## WORK ORDER
For each record below, output its text exactly and skip any picture.

Collected data entries
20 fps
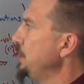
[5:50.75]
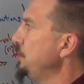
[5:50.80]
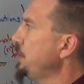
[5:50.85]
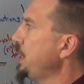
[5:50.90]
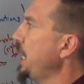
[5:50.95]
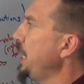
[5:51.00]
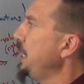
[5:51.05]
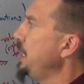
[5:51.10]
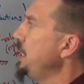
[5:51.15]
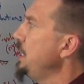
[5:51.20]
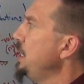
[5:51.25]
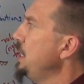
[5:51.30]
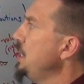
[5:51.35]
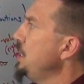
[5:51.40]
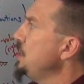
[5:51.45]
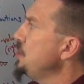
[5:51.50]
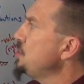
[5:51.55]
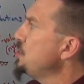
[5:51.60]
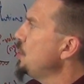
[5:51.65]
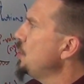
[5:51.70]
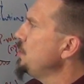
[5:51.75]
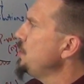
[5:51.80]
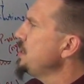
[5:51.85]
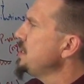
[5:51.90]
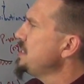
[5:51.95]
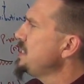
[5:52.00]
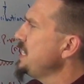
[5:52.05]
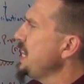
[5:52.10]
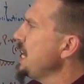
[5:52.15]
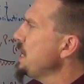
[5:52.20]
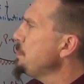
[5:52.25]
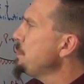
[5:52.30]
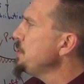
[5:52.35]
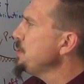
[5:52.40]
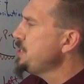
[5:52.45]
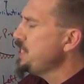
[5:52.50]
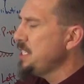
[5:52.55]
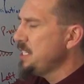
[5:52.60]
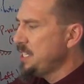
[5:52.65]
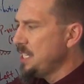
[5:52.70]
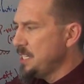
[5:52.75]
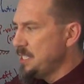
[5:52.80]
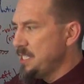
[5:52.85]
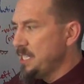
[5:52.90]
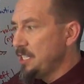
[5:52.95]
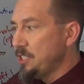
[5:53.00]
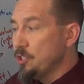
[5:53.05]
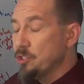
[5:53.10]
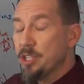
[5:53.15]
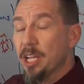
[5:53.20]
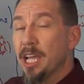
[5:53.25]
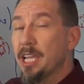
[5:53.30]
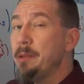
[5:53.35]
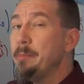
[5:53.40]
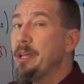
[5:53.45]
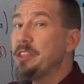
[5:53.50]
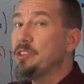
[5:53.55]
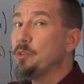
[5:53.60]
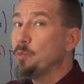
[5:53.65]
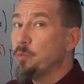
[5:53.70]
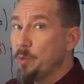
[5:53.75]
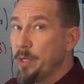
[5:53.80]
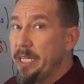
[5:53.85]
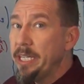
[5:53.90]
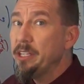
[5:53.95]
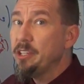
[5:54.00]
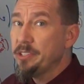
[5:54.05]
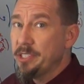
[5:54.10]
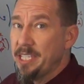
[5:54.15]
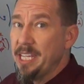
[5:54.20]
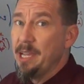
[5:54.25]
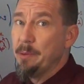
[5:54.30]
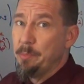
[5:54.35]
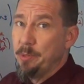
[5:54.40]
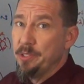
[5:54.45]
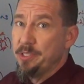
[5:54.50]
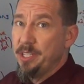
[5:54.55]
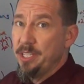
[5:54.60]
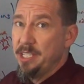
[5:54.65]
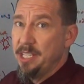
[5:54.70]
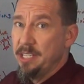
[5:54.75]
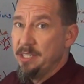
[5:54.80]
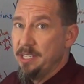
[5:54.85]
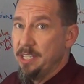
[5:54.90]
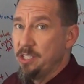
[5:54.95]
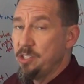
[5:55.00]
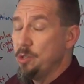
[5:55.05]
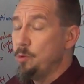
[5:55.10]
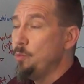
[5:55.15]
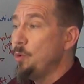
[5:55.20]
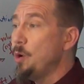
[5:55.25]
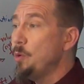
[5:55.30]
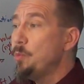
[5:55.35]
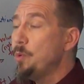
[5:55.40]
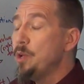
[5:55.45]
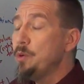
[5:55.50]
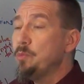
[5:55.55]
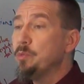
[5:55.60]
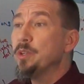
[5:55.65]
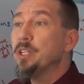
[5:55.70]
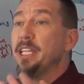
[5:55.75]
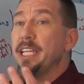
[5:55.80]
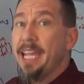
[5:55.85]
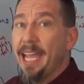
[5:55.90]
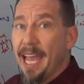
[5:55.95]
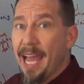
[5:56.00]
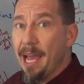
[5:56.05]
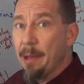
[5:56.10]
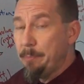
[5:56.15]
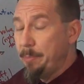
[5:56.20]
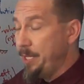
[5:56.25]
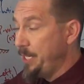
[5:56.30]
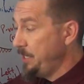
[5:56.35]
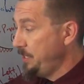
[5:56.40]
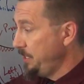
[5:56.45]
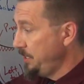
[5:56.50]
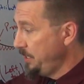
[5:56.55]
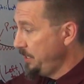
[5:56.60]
Okay, so the sample statistic, they're talking about the real sample statistic. So what, what really happened?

## PROBLEM SOLUTION
20 fps
[5:50.75]
[5:50.80]
[5:50.85]
[5:50.90]
[5:50.95]
[5:51.00]
[5:51.05]
[5:51.10]
[5:51.15]
[5:51.20]
[5:51.25]
[5:51.30]
[5:51.35]
[5:51.40]
[5:51.45]
[5:51.50]
[5:51.55]
[5:51.60]
[5:51.65]
[5:51.70]
[5:51.75]
[5:51.80]
[5:51.85]
[5:51.90]
[5:51.95]
[5:52.00]
[5:52.05]
[5:52.10]
[5:52.15]
[5:52.20]
[5:52.25]
[5:52.30]
[5:52.35]
[5:52.40]
[5:52.45]
[5:52.50]
[5:52.55]
[5:52.60]
[5:52.65]
[5:52.70]
[5:52.75]
[5:52.80]
[5:52.85]
[5:52.90]
[5:52.95]
[5:53.00]
[5:53.05]
[5:53.10]
[5:53.15]
[5:53.20]
[5:53.25]
[5:53.30]
[5:53.35]
[5:53.40]
[5:53.45]
[5:53.50]
[5:53.55]
[5:53.60]
[5:53.65]
[5:53.70]
[5:53.75]
[5:53.80]
[5:53.85]
[5:53.90]
[5:53.95]
[5:54.00]
[5:54.05]
[5:54.10]
[5:54.15]
[5:54.20]
[5:54.25]
[5:54.30]
[5:54.35]
[5:54.40]
[5:54.45]
[5:54.50]
[5:54.55]
[5:54.60]
[5:54.65]
[5:54.70]
[5:54.75]
[5:54.80]
[5:54.85]
[5:54.90]
[5:54.95]
[5:55.00]
[5:55.05]
[5:55.10]
[5:55.15]
[5:55.20]
[5:55.25]
[5:55.30]
[5:55.35]
[5:55.40]
[5:55.45]
[5:55.50]
[5:55.55]
[5:55.60]
[5:55.65]
[5:55.70]
[5:55.75]
[5:55.80]
[5:55.85]
[5:55.90]
[5:55.95]
[5:56.00]
[5:56.05]
[5:56.10]
[5:56.15]
[5:56.20]
[5:56.25]
[5:56.30]
[5:56.35]
[5:56.40]
[5:56.45]
[5:56.50]
[5:56.55]
[5:56.60]
Okay, so the sample statistic, they're talking about the real sample statistic. So what, what really happened?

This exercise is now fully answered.